** Data excerpts **
━━━━
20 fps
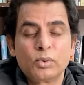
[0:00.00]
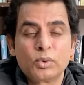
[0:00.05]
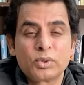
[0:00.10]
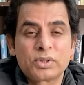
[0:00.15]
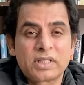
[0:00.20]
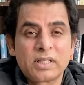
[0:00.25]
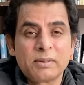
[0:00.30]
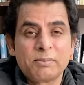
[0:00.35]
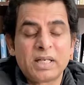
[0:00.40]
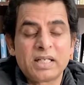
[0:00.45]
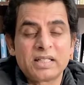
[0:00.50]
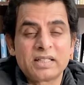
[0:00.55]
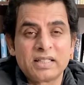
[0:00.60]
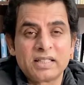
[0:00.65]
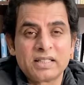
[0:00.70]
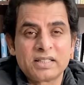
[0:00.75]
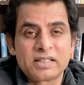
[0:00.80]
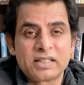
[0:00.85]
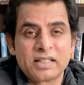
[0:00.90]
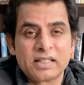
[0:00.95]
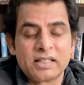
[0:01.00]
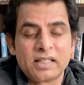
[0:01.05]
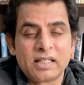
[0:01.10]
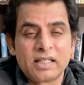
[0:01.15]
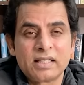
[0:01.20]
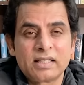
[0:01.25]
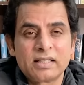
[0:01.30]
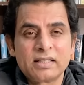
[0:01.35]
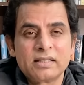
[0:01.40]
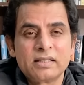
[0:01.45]
उसके बाद
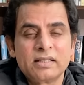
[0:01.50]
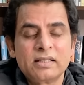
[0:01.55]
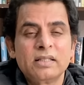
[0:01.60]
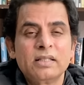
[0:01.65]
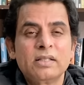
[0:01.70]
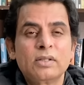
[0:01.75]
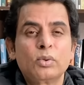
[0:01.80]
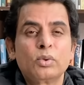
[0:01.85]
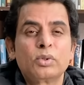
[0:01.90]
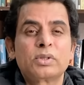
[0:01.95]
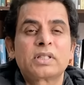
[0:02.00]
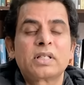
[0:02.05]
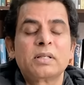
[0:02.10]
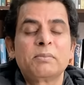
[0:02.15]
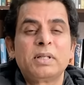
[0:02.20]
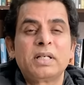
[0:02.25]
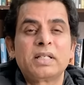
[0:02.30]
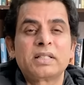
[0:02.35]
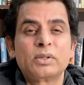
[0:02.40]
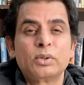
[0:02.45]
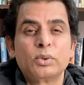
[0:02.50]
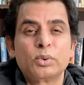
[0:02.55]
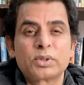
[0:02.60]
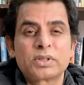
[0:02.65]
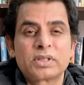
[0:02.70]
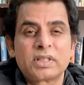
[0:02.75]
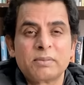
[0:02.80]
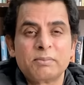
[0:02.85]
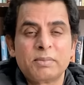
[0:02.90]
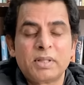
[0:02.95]
रिश्तेदार उसके बाद
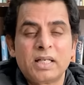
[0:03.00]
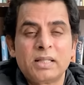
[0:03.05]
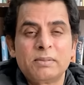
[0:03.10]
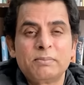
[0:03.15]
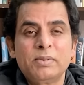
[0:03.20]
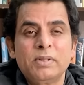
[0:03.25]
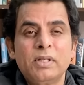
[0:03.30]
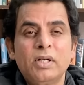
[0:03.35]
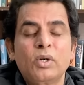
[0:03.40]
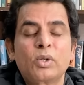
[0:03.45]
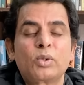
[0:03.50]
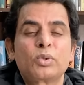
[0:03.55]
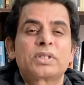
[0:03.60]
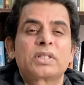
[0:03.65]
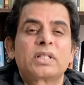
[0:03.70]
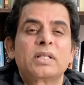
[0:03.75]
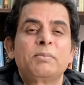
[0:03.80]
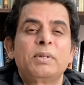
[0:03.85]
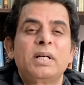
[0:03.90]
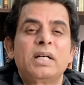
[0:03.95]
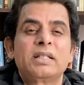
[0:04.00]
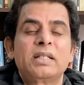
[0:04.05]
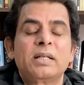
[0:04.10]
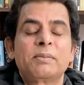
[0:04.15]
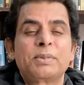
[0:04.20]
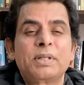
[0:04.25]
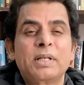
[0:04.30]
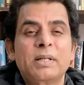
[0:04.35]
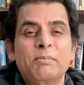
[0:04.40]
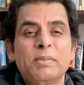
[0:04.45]
दोस्त अहबाब और उसके बाद
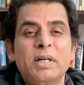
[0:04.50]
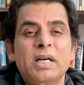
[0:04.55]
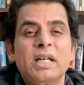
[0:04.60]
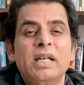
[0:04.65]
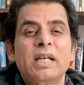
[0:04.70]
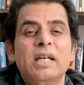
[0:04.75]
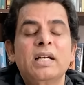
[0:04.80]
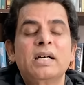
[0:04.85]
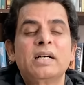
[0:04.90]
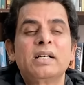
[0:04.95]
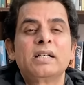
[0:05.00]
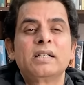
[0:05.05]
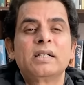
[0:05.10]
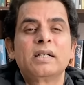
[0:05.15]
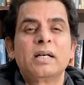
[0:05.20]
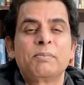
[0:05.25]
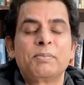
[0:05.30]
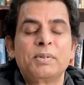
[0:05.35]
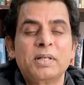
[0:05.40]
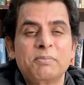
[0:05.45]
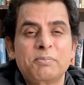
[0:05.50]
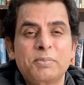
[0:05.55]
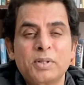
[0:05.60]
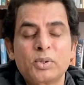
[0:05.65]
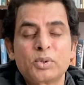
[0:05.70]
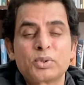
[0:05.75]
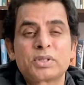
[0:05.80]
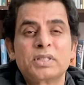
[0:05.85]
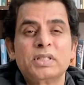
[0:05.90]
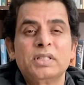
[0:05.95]
अपना महल्ला अपने
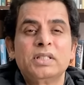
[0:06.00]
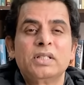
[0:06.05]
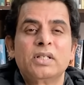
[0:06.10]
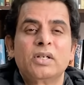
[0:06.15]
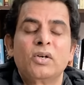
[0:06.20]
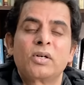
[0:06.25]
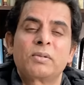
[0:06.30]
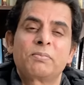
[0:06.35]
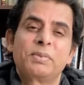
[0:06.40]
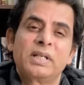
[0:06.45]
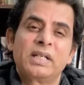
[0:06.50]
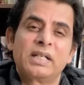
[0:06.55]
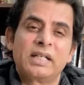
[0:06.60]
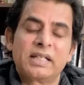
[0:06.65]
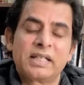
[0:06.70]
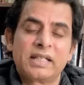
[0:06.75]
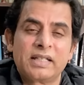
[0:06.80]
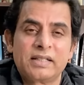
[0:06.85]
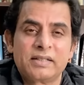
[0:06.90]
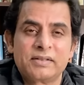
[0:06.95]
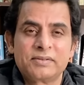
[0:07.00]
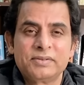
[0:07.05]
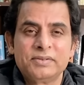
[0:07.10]
पड़ोसी और फिर आगे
━━━━
Your copy should repeat each entry above exactly but contain no pictures.

** Finished exercise **
20 fps
[0:00.00]
[0:00.05]
[0:00.10]
[0:00.15]
[0:00.20]
[0:00.25]
[0:00.30]
[0:00.35]
[0:00.40]
[0:00.45]
[0:00.50]
[0:00.55]
[0:00.60]
[0:00.65]
[0:00.70]
[0:00.75]
[0:00.80]
[0:00.85]
[0:00.90]
[0:00.95]
[0:01.00]
[0:01.05]
[0:01.10]
[0:01.15]
[0:01.20]
[0:01.25]
[0:01.30]
[0:01.35]
[0:01.40]
[0:01.45]
उसके बाद
[0:01.50]
[0:01.55]
[0:01.60]
[0:01.65]
[0:01.70]
[0:01.75]
[0:01.80]
[0:01.85]
[0:01.90]
[0:01.95]
[0:02.00]
[0:02.05]
[0:02.10]
[0:02.15]
[0:02.20]
[0:02.25]
[0:02.30]
[0:02.35]
[0:02.40]
[0:02.45]
[0:02.50]
[0:02.55]
[0:02.60]
[0:02.65]
[0:02.70]
[0:02.75]
[0:02.80]
[0:02.85]
[0:02.90]
[0:02.95]
रिश्तेदार उसके बाद
[0:03.00]
[0:03.05]
[0:03.10]
[0:03.15]
[0:03.20]
[0:03.25]
[0:03.30]
[0:03.35]
[0:03.40]
[0:03.45]
[0:03.50]
[0:03.55]
[0:03.60]
[0:03.65]
[0:03.70]
[0:03.75]
[0:03.80]
[0:03.85]
[0:03.90]
[0:03.95]
[0:04.00]
[0:04.05]
[0:04.10]
[0:04.15]
[0:04.20]
[0:04.25]
[0:04.30]
[0:04.35]
[0:04.40]
[0:04.45]
दोस्त अहबाब और उसके बाद
[0:04.50]
[0:04.55]
[0:04.60]
[0:04.65]
[0:04.70]
[0:04.75]
[0:04.80]
[0:04.85]
[0:04.90]
[0:04.95]
[0:05.00]
[0:05.05]
[0:05.10]
[0:05.15]
[0:05.20]
[0:05.25]
[0:05.30]
[0:05.35]
[0:05.40]
[0:05.45]
[0:05.50]
[0:05.55]
[0:05.60]
[0:05.65]
[0:05.70]
[0:05.75]
[0:05.80]
[0:05.85]
[0:05.90]
[0:05.95]
अपना महल्ला अपने
[0:06.00]
[0:06.05]
[0:06.10]
[0:06.15]
[0:06.20]
[0:06.25]
[0:06.30]
[0:06.35]
[0:06.40]
[0:06.45]
[0:06.50]
[0:06.55]
[0:06.60]
[0:06.65]
[0:06.70]
[0:06.75]
[0:06.80]
[0:06.85]
[0:06.90]
[0:06.95]
[0:07.00]
[0:07.05]
[0:07.10]
पड़ोसी और फिर आगे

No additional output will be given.